:: Exercise directions ::
From the first line to the last, reproduce the records below exactly, omitting any picture.

:: Entries supplied ::
┄┄┄┄┄┄

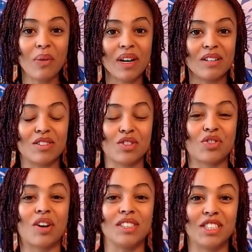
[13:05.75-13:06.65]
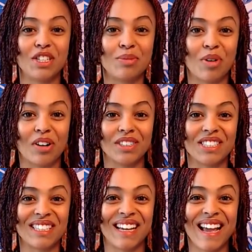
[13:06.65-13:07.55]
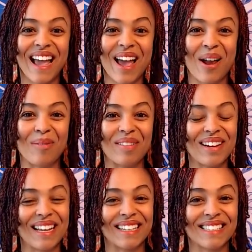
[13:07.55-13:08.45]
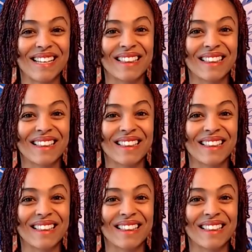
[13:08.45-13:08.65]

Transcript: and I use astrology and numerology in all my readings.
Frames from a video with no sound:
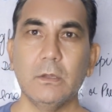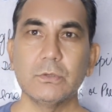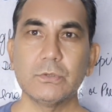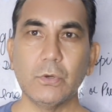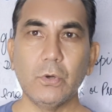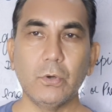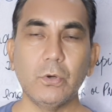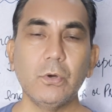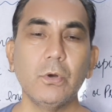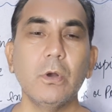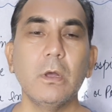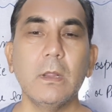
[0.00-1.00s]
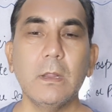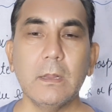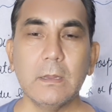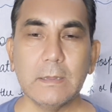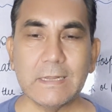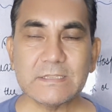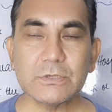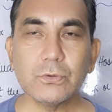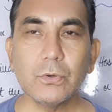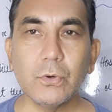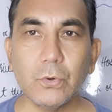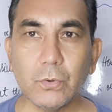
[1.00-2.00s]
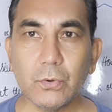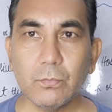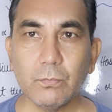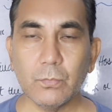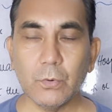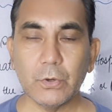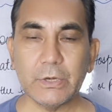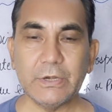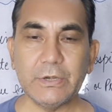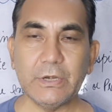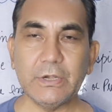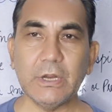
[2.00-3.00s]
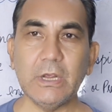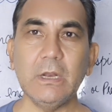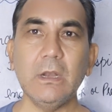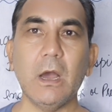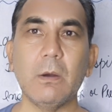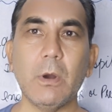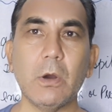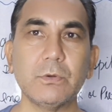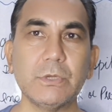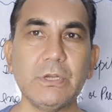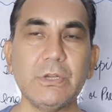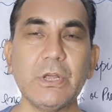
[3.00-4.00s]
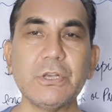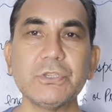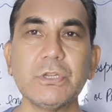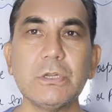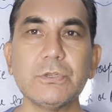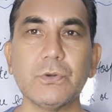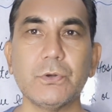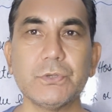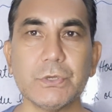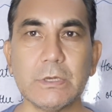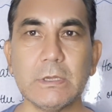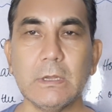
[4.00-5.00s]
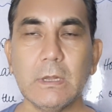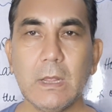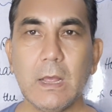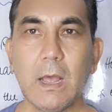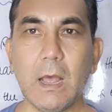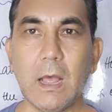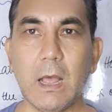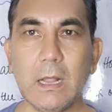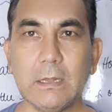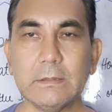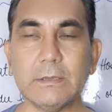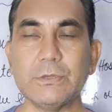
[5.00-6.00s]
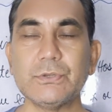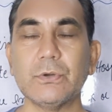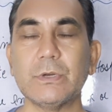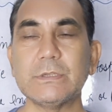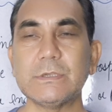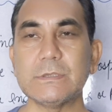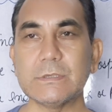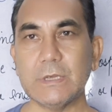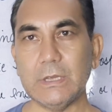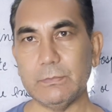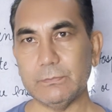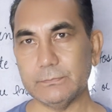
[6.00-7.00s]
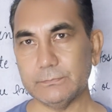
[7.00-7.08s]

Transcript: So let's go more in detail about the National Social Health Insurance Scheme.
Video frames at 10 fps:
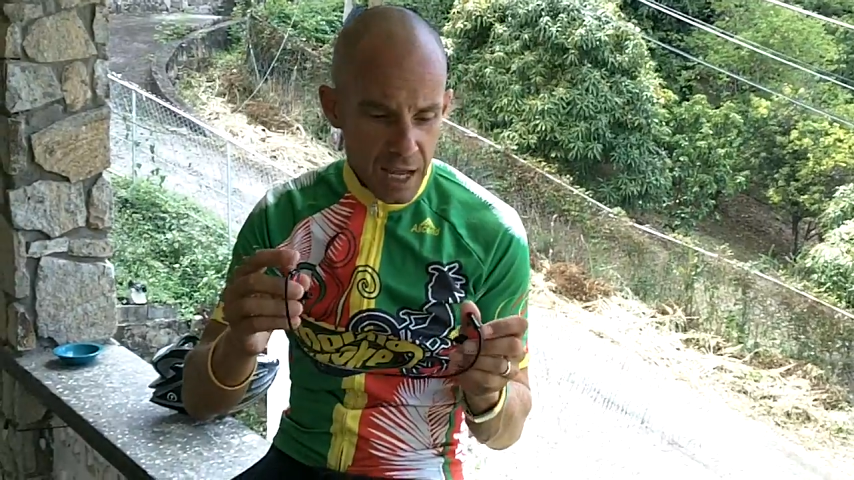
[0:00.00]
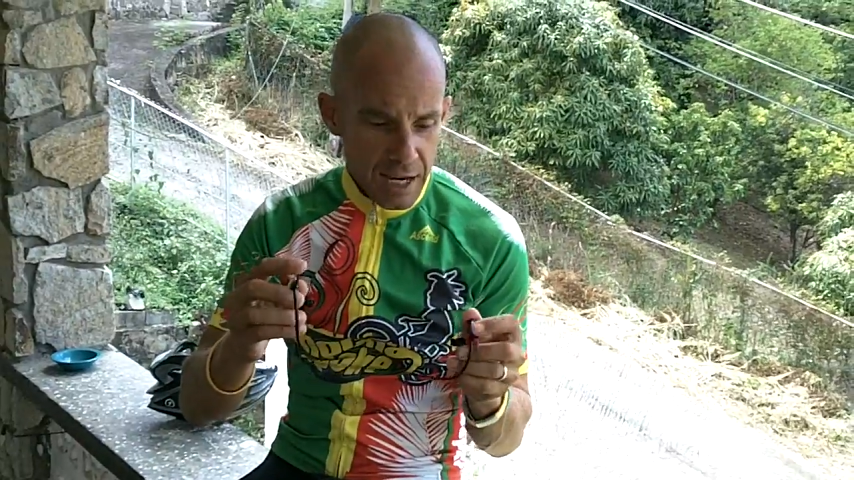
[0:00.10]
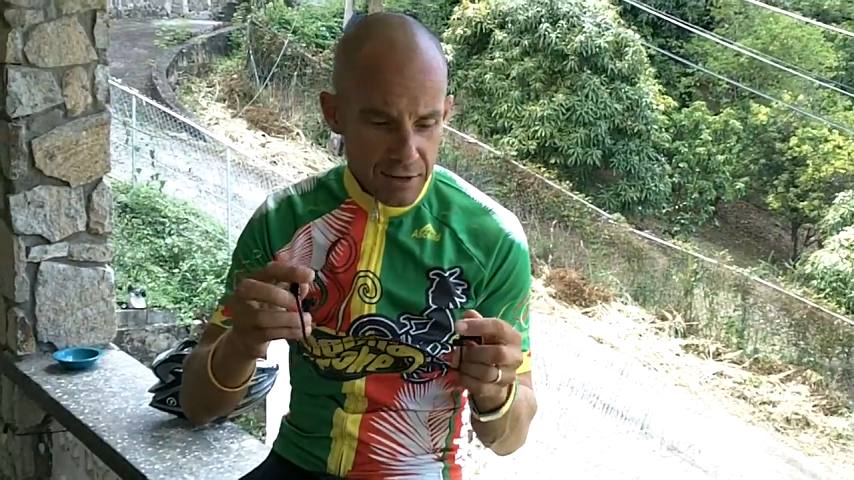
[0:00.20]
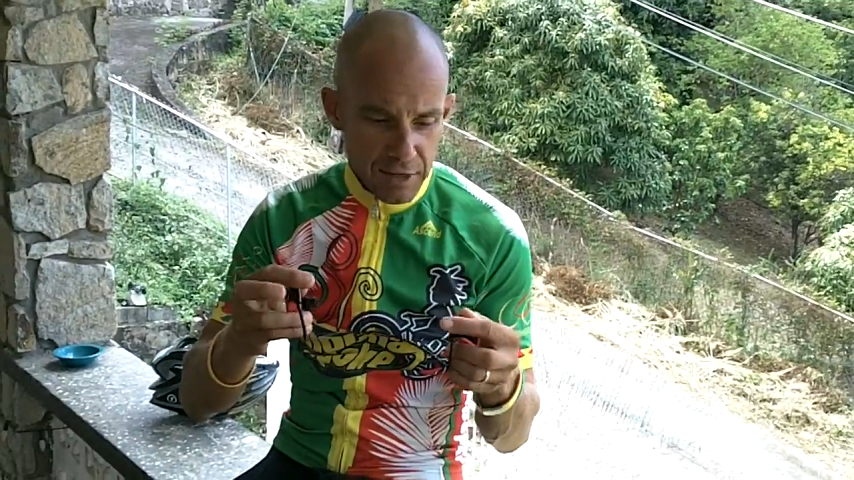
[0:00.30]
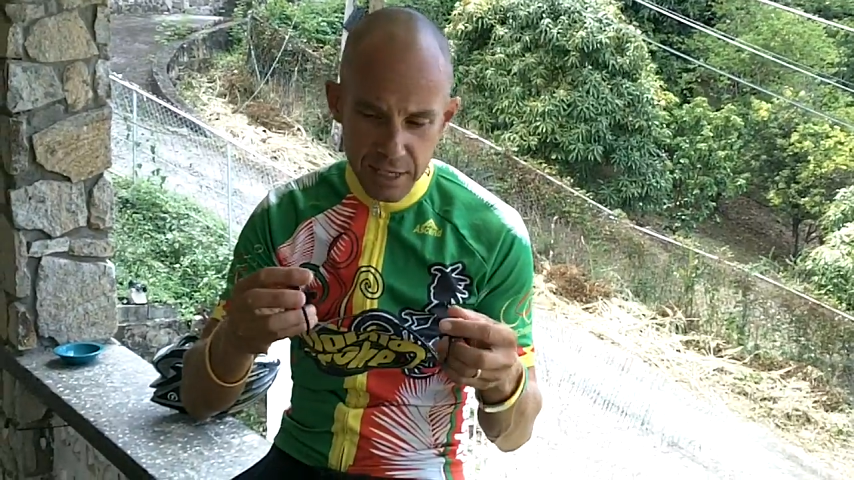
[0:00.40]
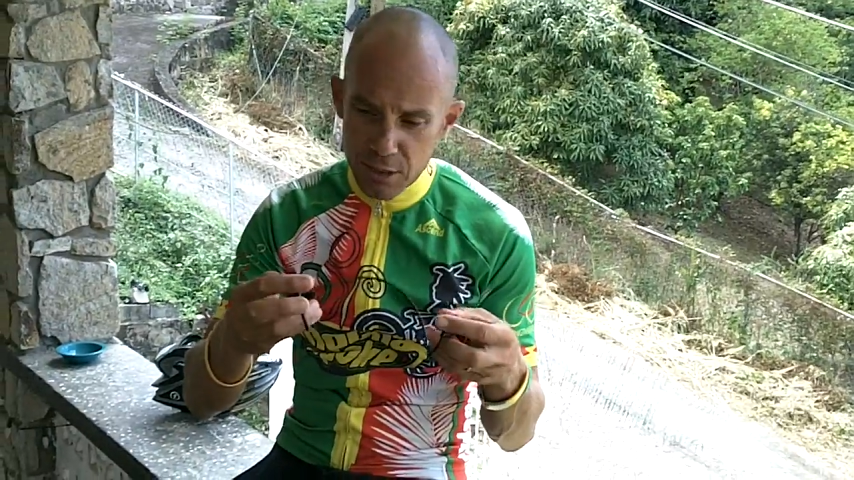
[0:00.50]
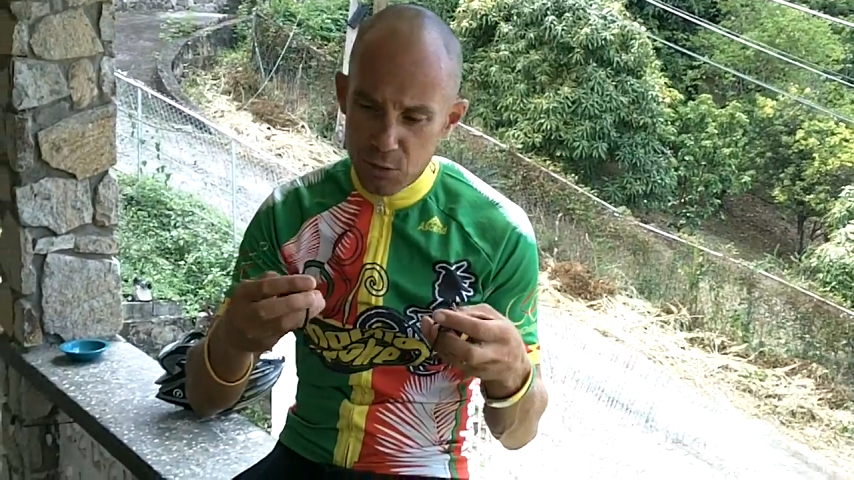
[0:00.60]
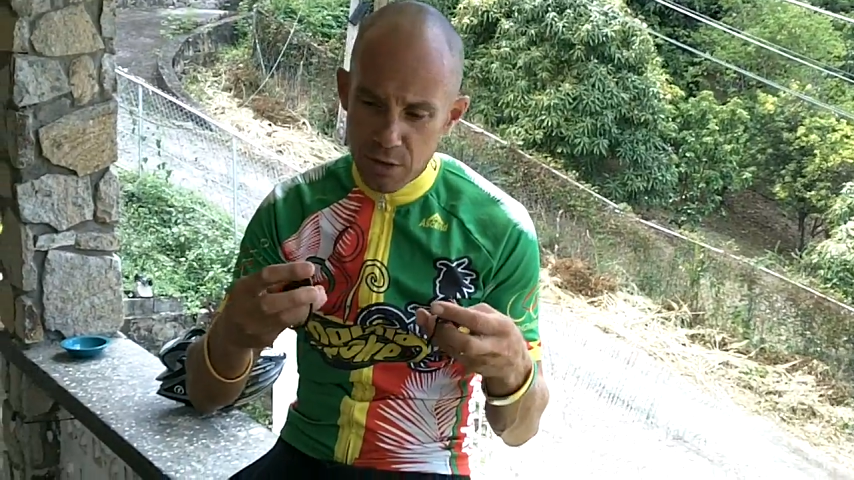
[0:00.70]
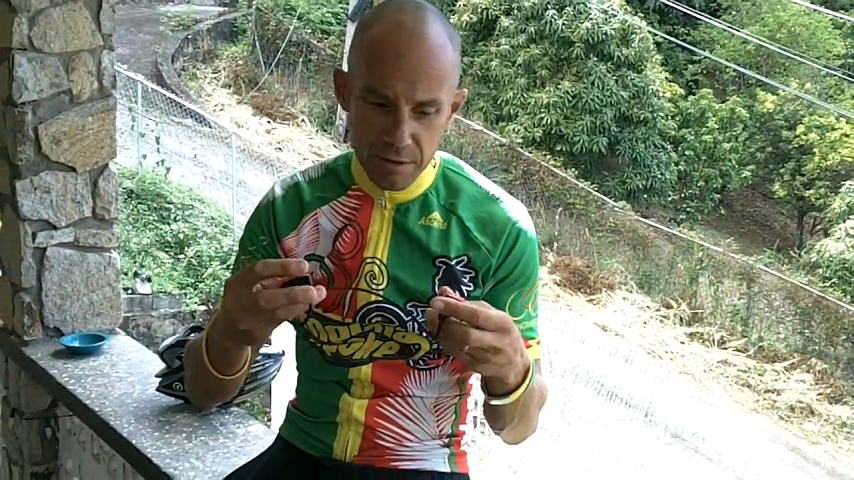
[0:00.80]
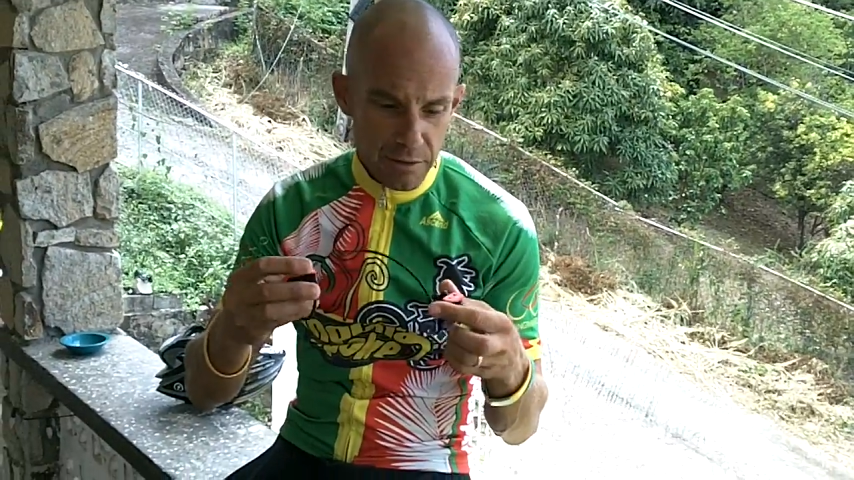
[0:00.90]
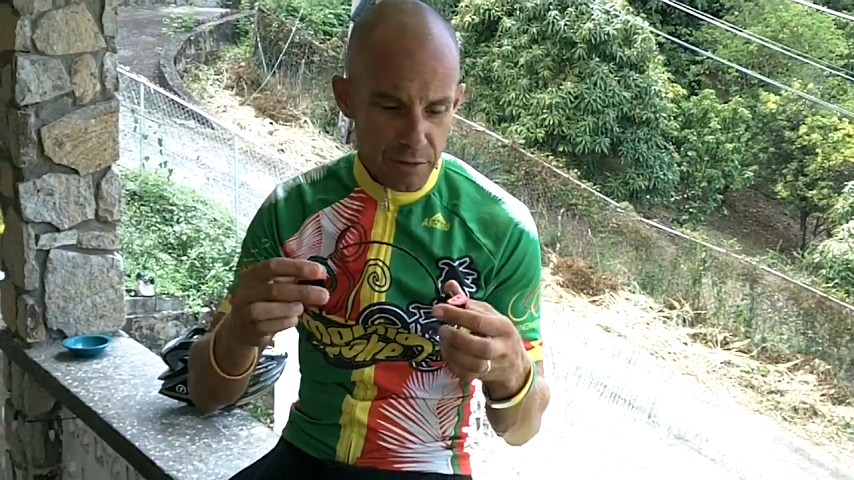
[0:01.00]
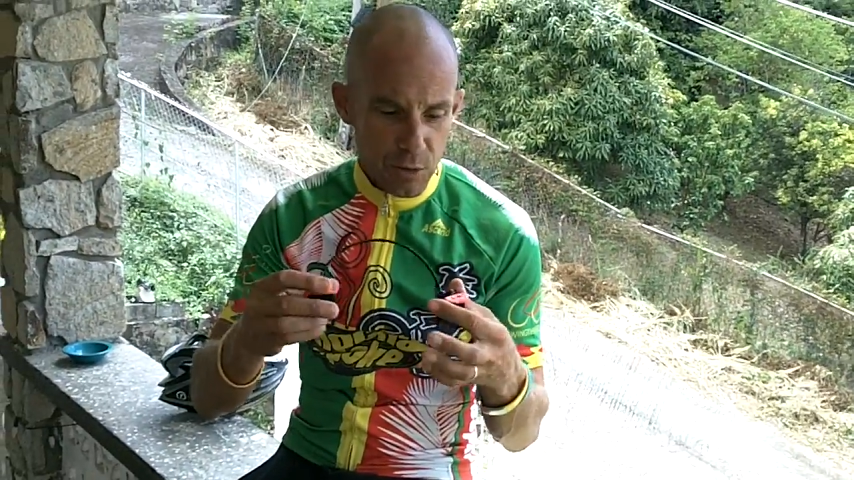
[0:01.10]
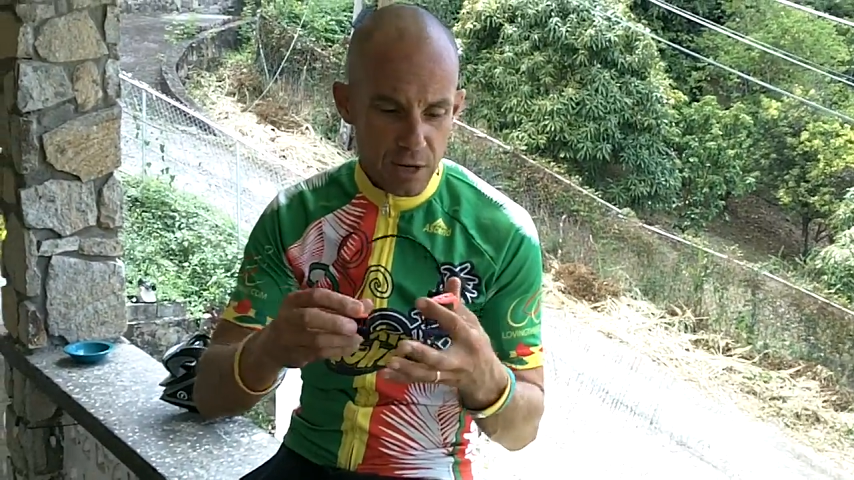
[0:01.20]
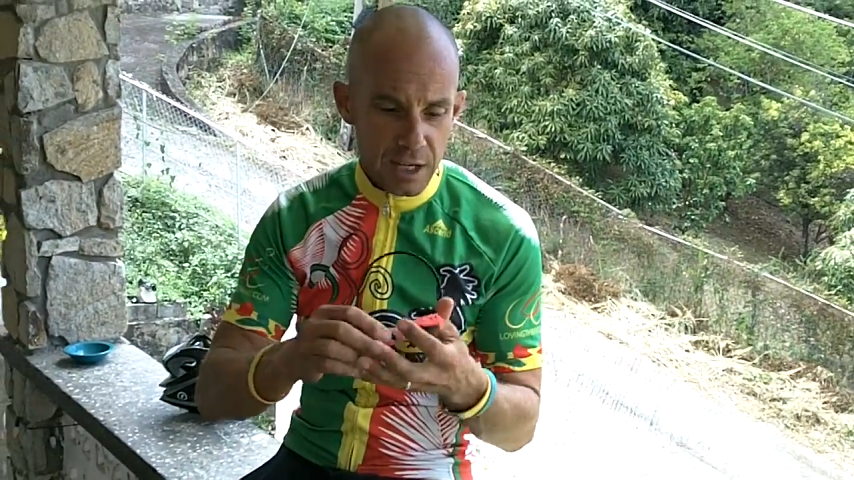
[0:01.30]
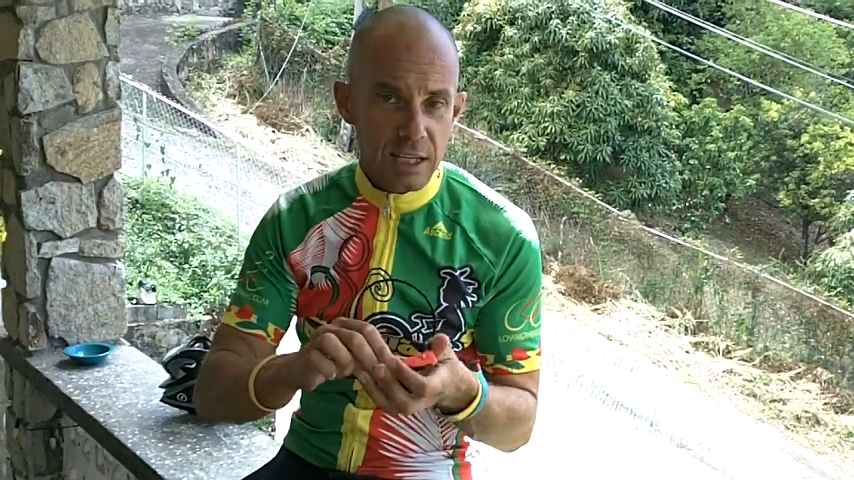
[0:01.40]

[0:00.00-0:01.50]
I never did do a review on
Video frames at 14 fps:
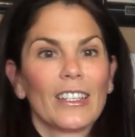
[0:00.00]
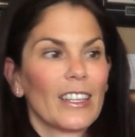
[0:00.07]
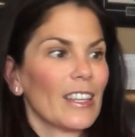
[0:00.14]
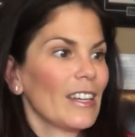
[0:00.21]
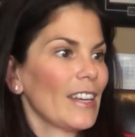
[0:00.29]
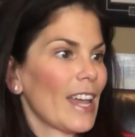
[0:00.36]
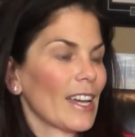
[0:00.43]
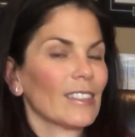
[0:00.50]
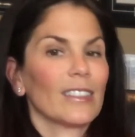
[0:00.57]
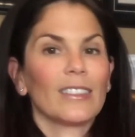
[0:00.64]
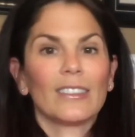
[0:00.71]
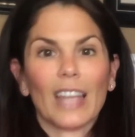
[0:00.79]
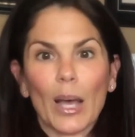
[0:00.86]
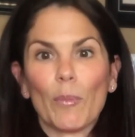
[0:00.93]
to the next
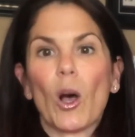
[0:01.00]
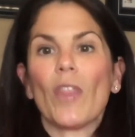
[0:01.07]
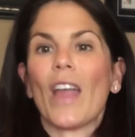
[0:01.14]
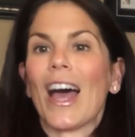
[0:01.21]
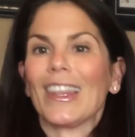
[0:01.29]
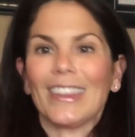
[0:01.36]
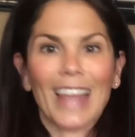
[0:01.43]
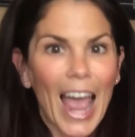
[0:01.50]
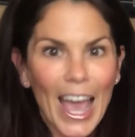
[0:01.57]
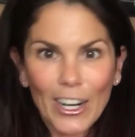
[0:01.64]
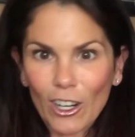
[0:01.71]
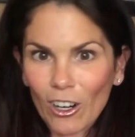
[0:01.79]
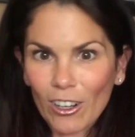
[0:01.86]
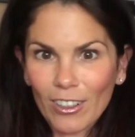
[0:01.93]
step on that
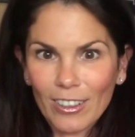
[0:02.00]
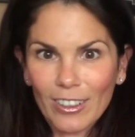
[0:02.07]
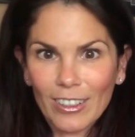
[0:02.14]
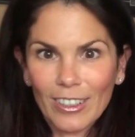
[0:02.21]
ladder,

┄┄┄┄┄┄

:: Response for this exercise ::
[13:05.75-13:06.65]
[13:06.65-13:07.55]
[13:07.55-13:08.45]
[13:08.45-13:08.65]

Transcript: and I use astrology and numerology in all my readings.
Frames from a video with no sound:
[0.00-1.00s]
[1.00-2.00s]
[2.00-3.00s]
[3.00-4.00s]
[4.00-5.00s]
[5.00-6.00s]
[6.00-7.00s]
[7.00-7.08s]

Transcript: So let's go more in detail about the National Social Health Insurance Scheme.
Video frames at 10 fps:
[0:00.00]
[0:00.10]
[0:00.20]
[0:00.30]
[0:00.40]
[0:00.50]
[0:00.60]
[0:00.70]
[0:00.80]
[0:00.90]
[0:01.00]
[0:01.10]
[0:01.20]
[0:01.30]
[0:01.40]

[0:00.00-0:01.50]
I never did do a review on
Video frames at 14 fps:
[0:00.00]
[0:00.07]
[0:00.14]
[0:00.21]
[0:00.29]
[0:00.36]
[0:00.43]
[0:00.50]
[0:00.57]
[0:00.64]
[0:00.71]
[0:00.79]
[0:00.86]
[0:00.93]
to the next
[0:01.00]
[0:01.07]
[0:01.14]
[0:01.21]
[0:01.29]
[0:01.36]
[0:01.43]
[0:01.50]
[0:01.57]
[0:01.64]
[0:01.71]
[0:01.79]
[0:01.86]
[0:01.93]
step on that
[0:02.00]
[0:02.07]
[0:02.14]
[0:02.21]
ladder,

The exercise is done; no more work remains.